Overwintering poems

Overwintering poems

The Overwintering exhibition has come down, part of a national artists’ response to the plight of migrator shorebirds. It was an ambitious mix involving local print artists (Wyn made a series of curlew prints for ‘a wall of wings’), and local children. I helped with a poetry workshop and wader identification, but I was also involved in a project to inspire book artists [the BookArtObject international artist book collective] corralled by Sara Bowen.

As a reward I got a copy of all the books!

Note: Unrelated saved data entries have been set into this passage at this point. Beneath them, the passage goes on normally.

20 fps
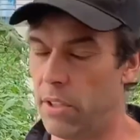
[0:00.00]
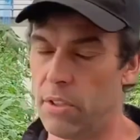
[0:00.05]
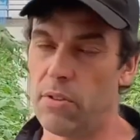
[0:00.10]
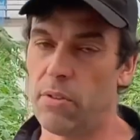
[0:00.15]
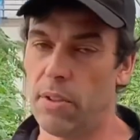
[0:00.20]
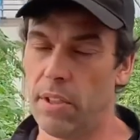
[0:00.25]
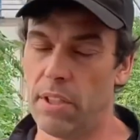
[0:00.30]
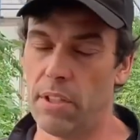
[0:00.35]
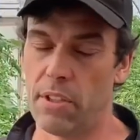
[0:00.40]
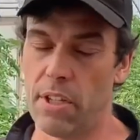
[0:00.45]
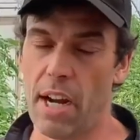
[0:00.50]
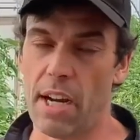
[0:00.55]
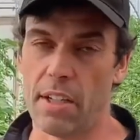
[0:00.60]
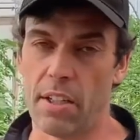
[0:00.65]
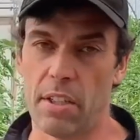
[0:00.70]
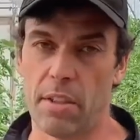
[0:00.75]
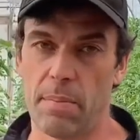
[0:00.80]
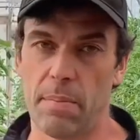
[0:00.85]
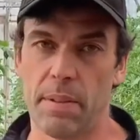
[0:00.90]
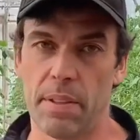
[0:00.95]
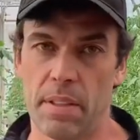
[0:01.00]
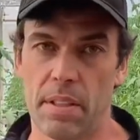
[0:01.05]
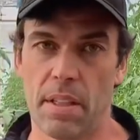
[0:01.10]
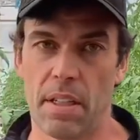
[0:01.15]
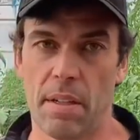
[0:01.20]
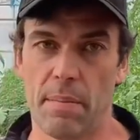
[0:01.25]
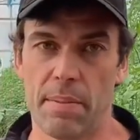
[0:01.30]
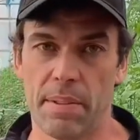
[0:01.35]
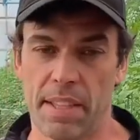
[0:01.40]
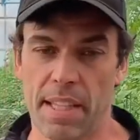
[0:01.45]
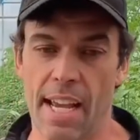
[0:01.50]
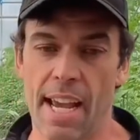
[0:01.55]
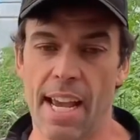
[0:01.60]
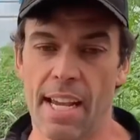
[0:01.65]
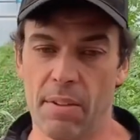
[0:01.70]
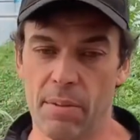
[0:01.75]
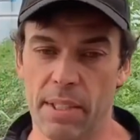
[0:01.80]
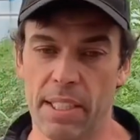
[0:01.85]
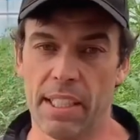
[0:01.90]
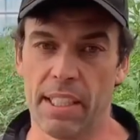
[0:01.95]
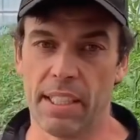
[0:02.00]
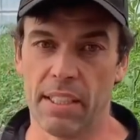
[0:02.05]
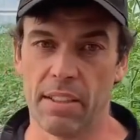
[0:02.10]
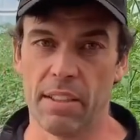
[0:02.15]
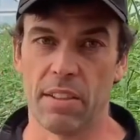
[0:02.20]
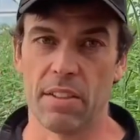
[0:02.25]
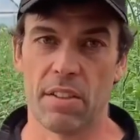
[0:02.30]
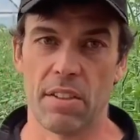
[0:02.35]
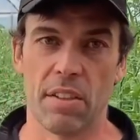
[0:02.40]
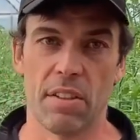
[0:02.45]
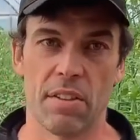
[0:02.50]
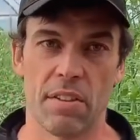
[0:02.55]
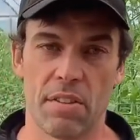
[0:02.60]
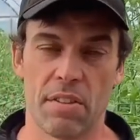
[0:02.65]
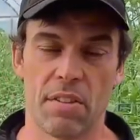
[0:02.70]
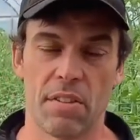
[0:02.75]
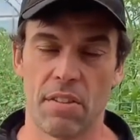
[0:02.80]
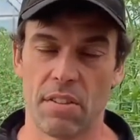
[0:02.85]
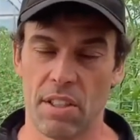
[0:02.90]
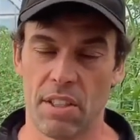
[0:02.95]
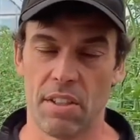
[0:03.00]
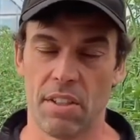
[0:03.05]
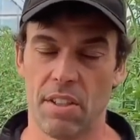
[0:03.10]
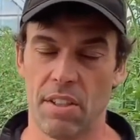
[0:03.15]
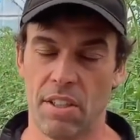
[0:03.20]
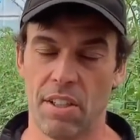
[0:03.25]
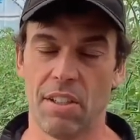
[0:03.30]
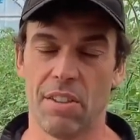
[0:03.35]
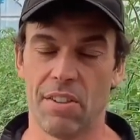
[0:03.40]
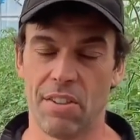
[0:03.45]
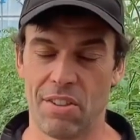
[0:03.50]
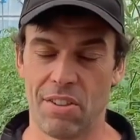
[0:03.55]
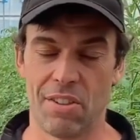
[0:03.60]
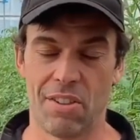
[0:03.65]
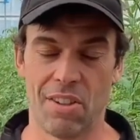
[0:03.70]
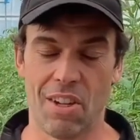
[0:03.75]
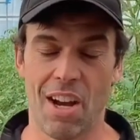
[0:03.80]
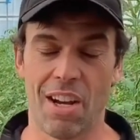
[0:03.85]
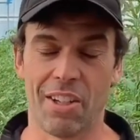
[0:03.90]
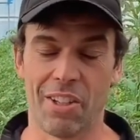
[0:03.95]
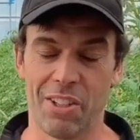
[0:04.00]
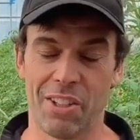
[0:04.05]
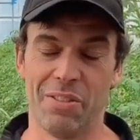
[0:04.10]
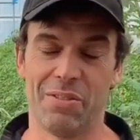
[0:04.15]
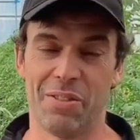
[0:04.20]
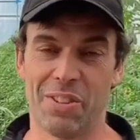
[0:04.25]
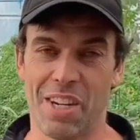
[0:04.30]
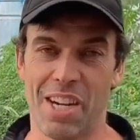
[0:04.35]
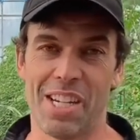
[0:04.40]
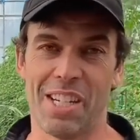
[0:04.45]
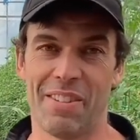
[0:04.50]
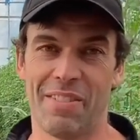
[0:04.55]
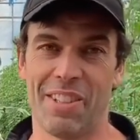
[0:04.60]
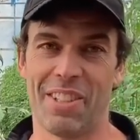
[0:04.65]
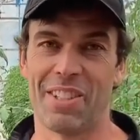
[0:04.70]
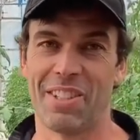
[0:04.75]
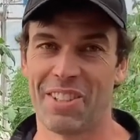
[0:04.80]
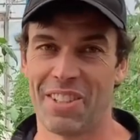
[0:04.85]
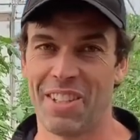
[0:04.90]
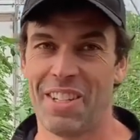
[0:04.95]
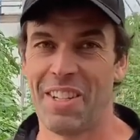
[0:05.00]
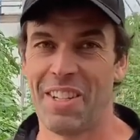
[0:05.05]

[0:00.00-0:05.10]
with the tractor, but the hand weeding it's not good for any of us.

As usual I went over the top from enthusiasm late Spring 2019. I wrote 27 poems, an essay, made thee videos and produced a number of photographs. Lucky me gets each of the books. I am eager, was not allowed to touch them and examine them in the gallery. I take possession next week!

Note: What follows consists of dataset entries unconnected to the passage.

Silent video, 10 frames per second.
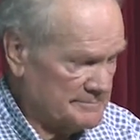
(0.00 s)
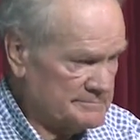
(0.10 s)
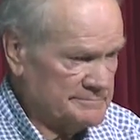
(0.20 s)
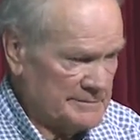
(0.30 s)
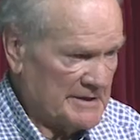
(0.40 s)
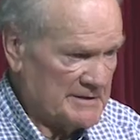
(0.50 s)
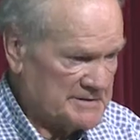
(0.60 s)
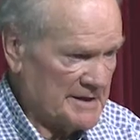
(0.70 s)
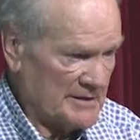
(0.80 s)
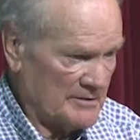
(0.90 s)
in
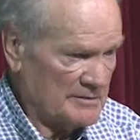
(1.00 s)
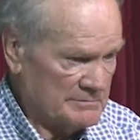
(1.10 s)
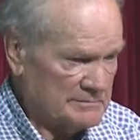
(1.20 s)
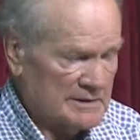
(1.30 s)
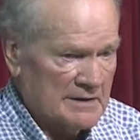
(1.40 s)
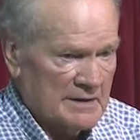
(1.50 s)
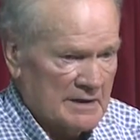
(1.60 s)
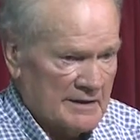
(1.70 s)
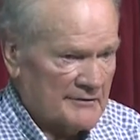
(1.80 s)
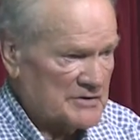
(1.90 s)
general,
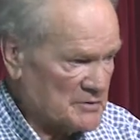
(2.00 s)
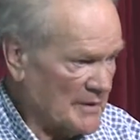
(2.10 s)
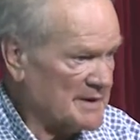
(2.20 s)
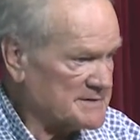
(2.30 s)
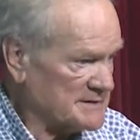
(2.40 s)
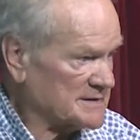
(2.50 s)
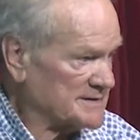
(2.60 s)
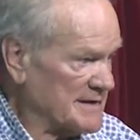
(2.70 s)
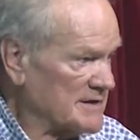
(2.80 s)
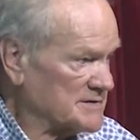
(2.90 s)
there were
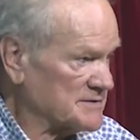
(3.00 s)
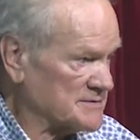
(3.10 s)
26,000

Ruddy Turnstones close on wind’s compass bearing
beside circular depressions fashioned by stingrays,
the wind whistles the distance they own.
The sea is having its say in the next field.

There’s no marketing, no eye-catching feature
in the low wattage chiaroscuro, a smear
of beige sand or khaki mud, the scenario

of Clare’s ‘dreariest place’, somewhat similar
to an empty street, repaying attention
for when the invisible becomes visible again.

Eastern Curlew, Urunga. The population of Eastern Curlews in Australia has declined by more than half, just in the last 25 years and Curlews are listed globally as threatened.